Strategic Planning: Understand Your Relationship Management Processes
Organizations don’t operate in an isolated pool with just their employees and their customers. Instead, companies and departments have relationships with the communities they operate in, governmental agencies, and partners such as other companies, industry associations, and maybe even competitors.
Your company may need to manage relationships with all or a few of these entities because everyone is a piece of the bigger picture. These relationships break down into the following areas and processes:
Environmental sustainability: If your company impacts the environment (what business doesn’t?), how effective are you at managing your resource consumption, water and air emissions, waste disposal, and overall environmental impact?

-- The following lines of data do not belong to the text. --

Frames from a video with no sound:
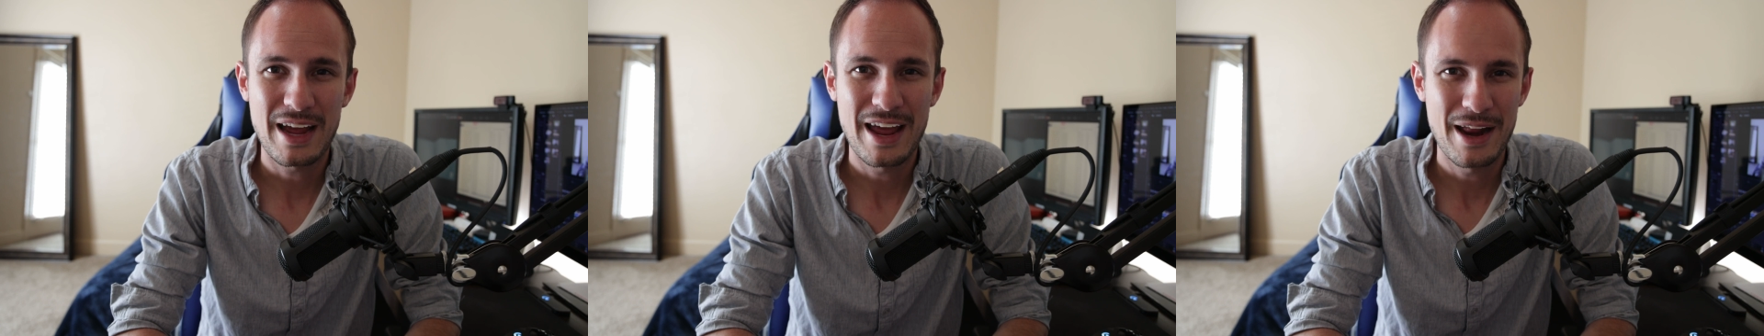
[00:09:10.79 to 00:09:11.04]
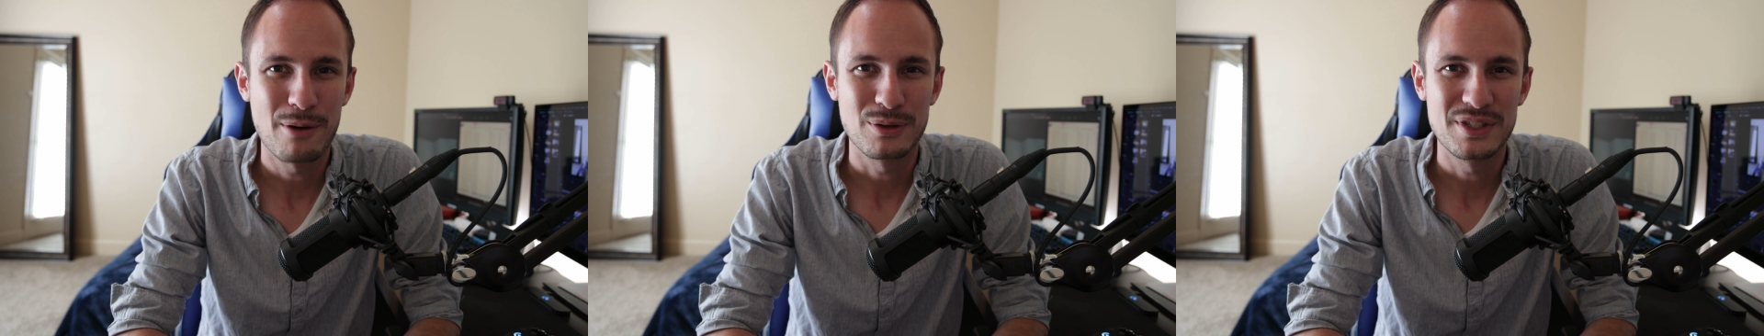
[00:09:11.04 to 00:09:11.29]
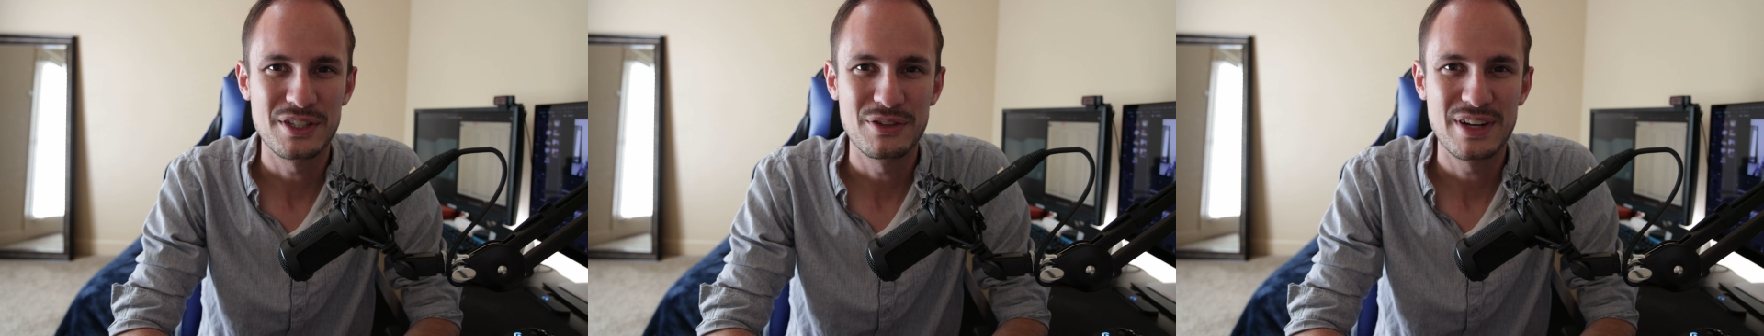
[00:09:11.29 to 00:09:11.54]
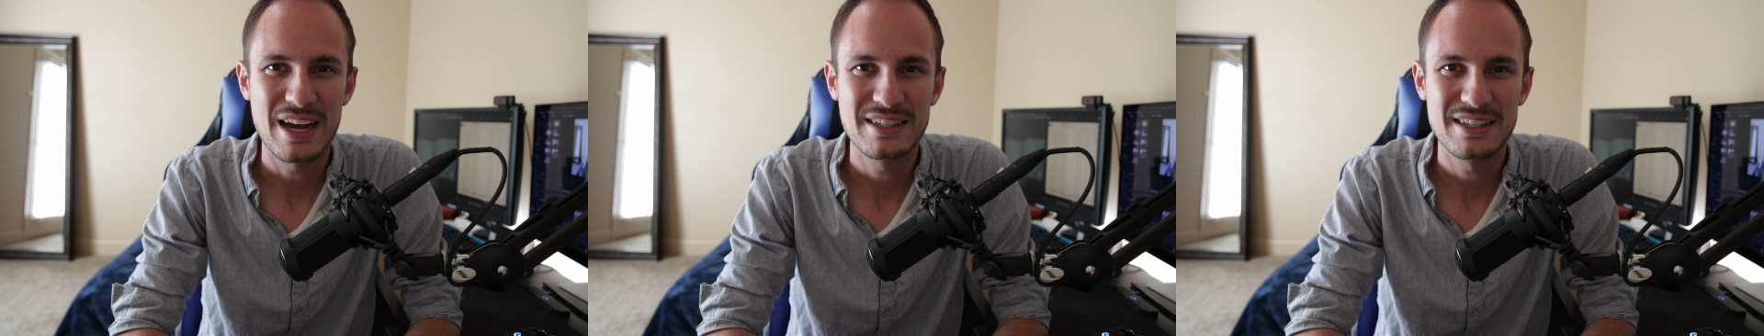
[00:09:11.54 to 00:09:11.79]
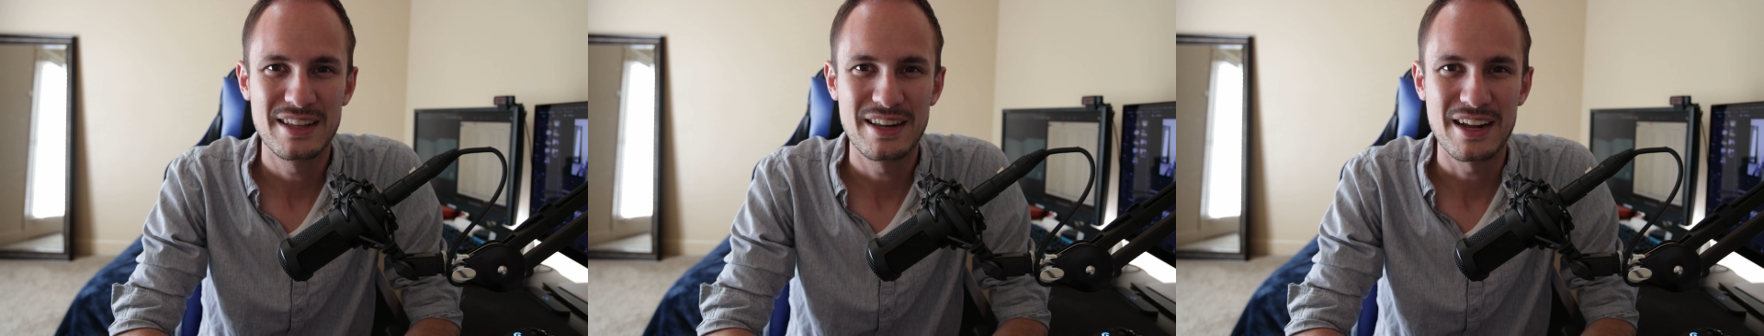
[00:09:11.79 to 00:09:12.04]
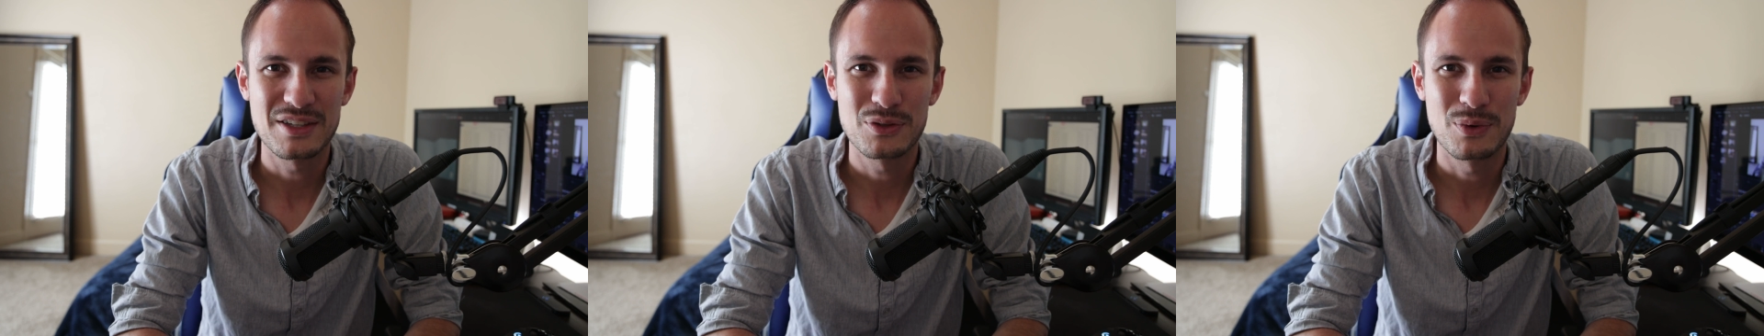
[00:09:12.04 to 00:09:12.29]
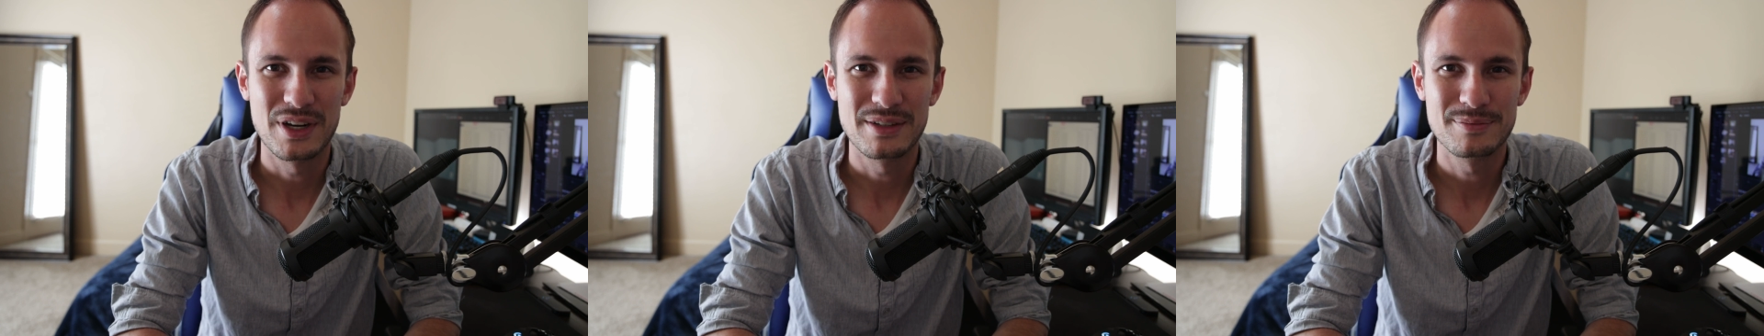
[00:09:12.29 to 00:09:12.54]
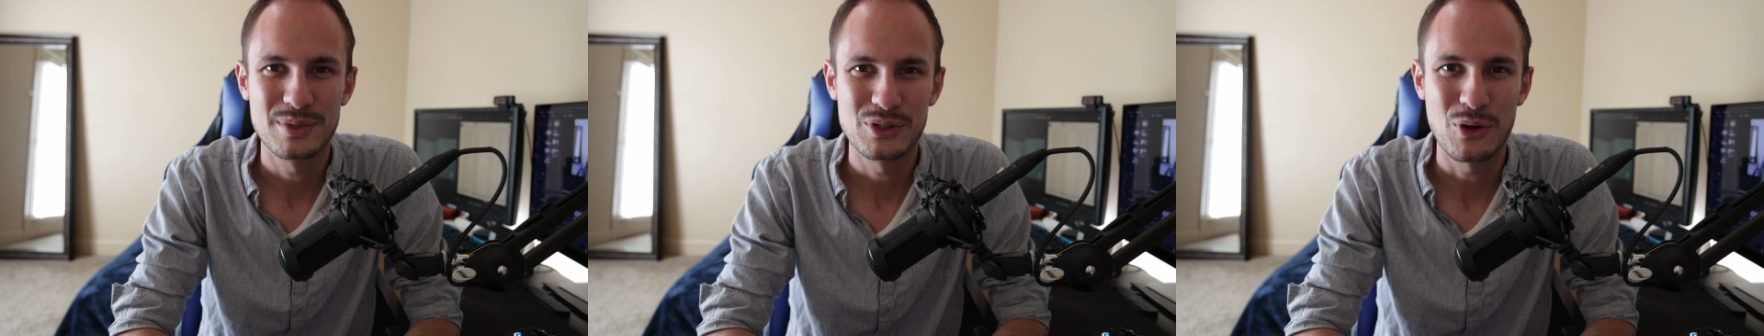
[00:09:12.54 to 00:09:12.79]
and I will see you guys in the next one.
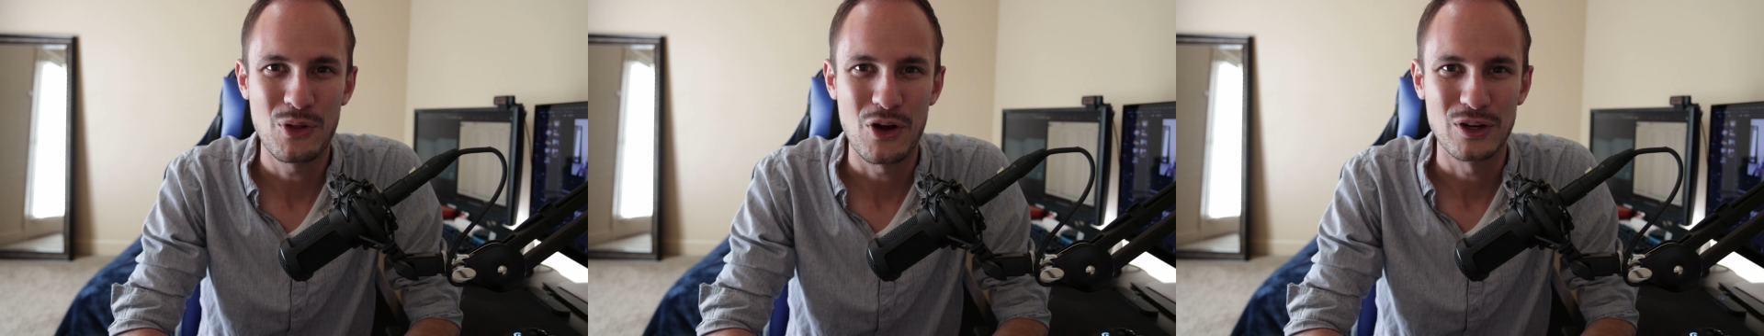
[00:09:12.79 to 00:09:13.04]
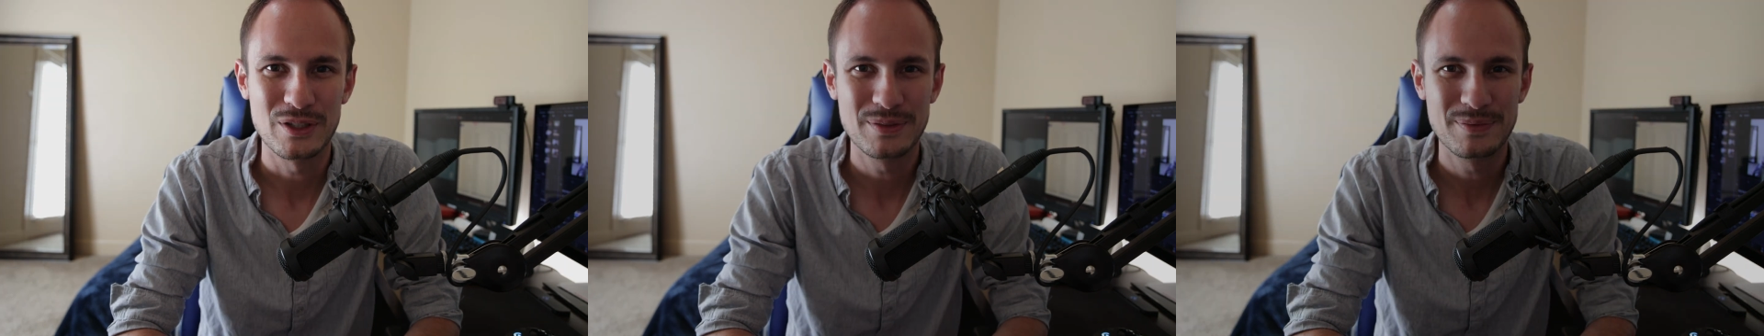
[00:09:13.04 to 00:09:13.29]
So long.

Employee well-being and compliance: How’s your employee health and safety performance? Are you efficiently taking care of your employees to minimize any safety accidents or repetitive stress injuries?
Community contributions: Are you investing in your community through nonprofit organizations or other community programs? Small organizations tend to take a hit-or-miss approach to this area, meaning that they don’t consistently contribute to an ongoing charity. Consider the time and energy savings with a consistent community outreach program.
Alliance management: Are you efficiently taking care of the organizations you work with? Do you have a consistent approach to managing these critical relationships? Are you effective with your alliance? In other words, are you working with the right ones?
Maximizing profits is just part of running a big business, according to John Mackey, co-CEO and cofounder of Whole Foods — the nation’s leading natural and organic grocery chain with $4.7 billion in annual sales. He feels there’s a larger trend toward businesses having a greater responsibility in society.
Employees, customers, and shareholders all want their businesses to be good corporate citizens. Mackey believes that profits and being a good citizen go hand-in-hand. He puts his money where his mouth is, with 5 percent of annual net profits going toward charitable causes as well as numerous community programs.